• [Task description]:
Go to the line below containing "[0:37.58-0:38.62]" and print exactly from there through the line containing "[0:53.21-0:54.25]", both included. Print nothing else.

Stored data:
_ _ _ _ _ _ _
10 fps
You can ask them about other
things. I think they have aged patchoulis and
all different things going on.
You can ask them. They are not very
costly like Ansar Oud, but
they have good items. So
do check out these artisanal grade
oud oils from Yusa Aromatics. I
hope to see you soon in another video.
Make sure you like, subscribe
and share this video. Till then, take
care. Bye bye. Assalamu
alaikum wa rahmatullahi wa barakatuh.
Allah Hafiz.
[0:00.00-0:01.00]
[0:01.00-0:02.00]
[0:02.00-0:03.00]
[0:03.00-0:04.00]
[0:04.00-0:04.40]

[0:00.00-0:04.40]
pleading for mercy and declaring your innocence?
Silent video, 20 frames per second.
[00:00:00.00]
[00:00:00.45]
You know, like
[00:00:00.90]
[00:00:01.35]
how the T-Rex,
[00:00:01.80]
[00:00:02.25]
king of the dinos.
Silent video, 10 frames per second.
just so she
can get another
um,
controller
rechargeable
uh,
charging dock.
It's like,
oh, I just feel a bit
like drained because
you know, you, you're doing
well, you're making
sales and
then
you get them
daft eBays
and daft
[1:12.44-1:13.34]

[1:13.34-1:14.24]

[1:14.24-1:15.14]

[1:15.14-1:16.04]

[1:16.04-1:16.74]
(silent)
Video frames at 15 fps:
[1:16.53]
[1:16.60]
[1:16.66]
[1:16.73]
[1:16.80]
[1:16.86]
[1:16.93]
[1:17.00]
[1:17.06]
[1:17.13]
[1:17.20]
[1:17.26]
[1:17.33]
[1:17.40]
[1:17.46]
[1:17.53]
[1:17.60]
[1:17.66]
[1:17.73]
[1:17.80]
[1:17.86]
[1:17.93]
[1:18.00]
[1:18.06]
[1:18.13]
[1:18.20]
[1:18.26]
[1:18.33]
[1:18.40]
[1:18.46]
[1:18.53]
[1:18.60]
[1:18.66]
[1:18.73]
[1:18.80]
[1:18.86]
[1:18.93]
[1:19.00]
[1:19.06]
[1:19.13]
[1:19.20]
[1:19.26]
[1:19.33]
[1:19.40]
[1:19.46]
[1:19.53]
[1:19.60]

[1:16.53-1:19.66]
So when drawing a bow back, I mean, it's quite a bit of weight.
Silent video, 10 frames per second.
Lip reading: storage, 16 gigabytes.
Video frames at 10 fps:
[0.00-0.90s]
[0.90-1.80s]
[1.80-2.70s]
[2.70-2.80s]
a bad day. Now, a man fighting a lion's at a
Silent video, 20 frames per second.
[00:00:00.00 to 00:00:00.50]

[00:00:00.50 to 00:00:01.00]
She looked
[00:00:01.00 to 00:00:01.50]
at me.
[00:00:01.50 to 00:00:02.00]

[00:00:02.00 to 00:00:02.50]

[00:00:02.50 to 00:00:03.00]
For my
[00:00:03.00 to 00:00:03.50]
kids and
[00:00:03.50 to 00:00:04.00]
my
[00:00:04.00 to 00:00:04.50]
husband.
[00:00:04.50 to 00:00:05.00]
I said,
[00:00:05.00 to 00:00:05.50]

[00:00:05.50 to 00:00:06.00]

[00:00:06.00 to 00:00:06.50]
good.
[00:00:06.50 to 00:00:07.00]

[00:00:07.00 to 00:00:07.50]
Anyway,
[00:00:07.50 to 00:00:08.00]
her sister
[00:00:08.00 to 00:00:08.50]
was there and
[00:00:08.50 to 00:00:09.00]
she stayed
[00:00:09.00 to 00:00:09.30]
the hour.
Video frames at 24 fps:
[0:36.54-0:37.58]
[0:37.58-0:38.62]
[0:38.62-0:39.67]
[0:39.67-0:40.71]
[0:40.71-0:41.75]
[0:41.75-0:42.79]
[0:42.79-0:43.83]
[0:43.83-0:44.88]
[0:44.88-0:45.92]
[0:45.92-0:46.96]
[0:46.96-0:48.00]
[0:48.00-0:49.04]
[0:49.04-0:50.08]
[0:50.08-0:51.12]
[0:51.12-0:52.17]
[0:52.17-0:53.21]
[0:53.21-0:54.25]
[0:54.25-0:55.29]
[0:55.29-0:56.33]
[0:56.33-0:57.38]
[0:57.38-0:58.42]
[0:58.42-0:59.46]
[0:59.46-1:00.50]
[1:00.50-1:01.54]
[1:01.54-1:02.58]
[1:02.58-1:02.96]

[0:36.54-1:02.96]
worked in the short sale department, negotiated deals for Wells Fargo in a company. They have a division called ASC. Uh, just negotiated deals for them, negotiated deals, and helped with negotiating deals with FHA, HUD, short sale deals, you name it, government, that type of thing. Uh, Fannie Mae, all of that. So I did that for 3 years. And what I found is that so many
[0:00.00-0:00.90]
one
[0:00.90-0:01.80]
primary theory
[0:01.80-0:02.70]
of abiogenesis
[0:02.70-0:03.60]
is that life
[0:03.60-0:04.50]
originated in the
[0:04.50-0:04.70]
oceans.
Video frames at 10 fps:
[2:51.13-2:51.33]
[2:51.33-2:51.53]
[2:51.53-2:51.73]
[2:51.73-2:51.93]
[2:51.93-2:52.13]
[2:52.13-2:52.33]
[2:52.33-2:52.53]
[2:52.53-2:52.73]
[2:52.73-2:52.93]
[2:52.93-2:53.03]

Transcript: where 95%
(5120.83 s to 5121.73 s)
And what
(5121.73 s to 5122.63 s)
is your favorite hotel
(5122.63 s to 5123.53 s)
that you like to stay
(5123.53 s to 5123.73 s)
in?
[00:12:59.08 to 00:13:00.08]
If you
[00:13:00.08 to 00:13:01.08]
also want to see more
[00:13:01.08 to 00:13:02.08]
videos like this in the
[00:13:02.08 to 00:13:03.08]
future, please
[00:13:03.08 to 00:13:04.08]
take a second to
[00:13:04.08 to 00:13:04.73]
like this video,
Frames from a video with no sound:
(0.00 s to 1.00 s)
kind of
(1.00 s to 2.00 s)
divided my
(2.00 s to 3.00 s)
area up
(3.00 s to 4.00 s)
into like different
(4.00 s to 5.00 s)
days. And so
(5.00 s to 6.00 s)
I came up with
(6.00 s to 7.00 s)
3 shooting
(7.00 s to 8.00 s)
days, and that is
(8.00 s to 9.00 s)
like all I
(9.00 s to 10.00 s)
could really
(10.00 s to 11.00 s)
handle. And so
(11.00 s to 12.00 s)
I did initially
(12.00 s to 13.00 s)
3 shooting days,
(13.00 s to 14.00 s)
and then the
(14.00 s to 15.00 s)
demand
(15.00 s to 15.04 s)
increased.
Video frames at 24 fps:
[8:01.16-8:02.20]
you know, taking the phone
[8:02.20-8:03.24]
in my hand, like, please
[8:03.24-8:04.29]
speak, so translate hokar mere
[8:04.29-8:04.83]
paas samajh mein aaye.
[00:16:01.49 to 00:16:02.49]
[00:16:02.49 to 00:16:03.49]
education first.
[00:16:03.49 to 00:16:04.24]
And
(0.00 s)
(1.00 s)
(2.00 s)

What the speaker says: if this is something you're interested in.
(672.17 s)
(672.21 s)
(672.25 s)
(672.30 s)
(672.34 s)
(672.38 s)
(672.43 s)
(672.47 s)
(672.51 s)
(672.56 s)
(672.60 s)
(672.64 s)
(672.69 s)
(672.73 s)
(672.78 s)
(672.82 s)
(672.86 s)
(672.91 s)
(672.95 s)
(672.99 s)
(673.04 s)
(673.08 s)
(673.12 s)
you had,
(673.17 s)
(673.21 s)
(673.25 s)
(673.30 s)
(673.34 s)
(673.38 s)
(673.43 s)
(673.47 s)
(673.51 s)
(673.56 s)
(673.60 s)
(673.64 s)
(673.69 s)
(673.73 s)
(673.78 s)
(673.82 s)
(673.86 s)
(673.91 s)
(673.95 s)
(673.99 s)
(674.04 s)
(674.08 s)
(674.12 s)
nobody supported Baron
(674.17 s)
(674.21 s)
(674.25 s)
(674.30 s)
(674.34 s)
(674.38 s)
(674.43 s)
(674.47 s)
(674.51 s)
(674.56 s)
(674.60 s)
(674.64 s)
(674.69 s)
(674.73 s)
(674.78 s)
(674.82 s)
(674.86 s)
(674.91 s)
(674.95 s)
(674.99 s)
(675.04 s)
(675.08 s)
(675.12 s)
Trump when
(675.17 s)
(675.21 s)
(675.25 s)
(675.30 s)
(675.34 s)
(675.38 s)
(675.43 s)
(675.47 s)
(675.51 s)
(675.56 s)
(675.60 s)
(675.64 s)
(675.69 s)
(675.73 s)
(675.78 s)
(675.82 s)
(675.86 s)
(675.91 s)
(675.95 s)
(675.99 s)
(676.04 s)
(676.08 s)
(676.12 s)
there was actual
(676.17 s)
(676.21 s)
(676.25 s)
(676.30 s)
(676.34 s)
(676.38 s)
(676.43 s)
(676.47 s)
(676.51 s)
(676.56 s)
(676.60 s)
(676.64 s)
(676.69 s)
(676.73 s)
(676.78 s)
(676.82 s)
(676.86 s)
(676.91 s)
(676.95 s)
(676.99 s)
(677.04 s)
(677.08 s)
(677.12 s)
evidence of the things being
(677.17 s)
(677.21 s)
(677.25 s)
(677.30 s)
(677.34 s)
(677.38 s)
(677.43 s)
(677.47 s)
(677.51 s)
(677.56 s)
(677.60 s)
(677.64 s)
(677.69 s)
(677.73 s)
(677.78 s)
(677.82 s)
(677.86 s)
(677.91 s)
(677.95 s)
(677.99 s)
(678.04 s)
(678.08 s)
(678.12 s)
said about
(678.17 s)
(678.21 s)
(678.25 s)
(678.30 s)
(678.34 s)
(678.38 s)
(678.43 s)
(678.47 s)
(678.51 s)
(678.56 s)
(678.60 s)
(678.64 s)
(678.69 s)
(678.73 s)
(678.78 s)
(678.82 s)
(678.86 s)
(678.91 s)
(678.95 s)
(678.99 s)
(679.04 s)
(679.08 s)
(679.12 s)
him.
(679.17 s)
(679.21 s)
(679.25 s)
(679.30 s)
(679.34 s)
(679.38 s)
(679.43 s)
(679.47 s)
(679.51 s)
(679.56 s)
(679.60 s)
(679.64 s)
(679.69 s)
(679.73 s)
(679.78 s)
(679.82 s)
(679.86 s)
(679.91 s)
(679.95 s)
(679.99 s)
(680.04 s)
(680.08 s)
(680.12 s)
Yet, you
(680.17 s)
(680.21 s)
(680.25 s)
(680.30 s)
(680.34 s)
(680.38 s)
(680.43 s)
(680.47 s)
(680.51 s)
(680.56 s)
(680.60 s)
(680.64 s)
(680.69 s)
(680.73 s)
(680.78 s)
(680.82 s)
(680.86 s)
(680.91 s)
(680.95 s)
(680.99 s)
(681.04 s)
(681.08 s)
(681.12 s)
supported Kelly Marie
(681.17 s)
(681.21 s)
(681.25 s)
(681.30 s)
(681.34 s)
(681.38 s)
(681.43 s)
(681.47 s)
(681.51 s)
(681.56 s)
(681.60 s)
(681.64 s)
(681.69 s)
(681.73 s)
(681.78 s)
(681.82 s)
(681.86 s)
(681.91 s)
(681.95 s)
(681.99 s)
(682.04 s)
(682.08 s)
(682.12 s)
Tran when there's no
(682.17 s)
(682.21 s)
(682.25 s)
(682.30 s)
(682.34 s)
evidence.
_ _ _ _ _ _ _
• [Answer to the exercise]:
[0:37.58-0:38.62]
[0:38.62-0:39.67]
[0:39.67-0:40.71]
[0:40.71-0:41.75]
[0:41.75-0:42.79]
[0:42.79-0:43.83]
[0:43.83-0:44.88]
[0:44.88-0:45.92]
[0:45.92-0:46.96]
[0:46.96-0:48.00]
[0:48.00-0:49.04]
[0:49.04-0:50.08]
[0:50.08-0:51.12]
[0:51.12-0:52.17]
[0:52.17-0:53.21]
[0:53.21-0:54.25]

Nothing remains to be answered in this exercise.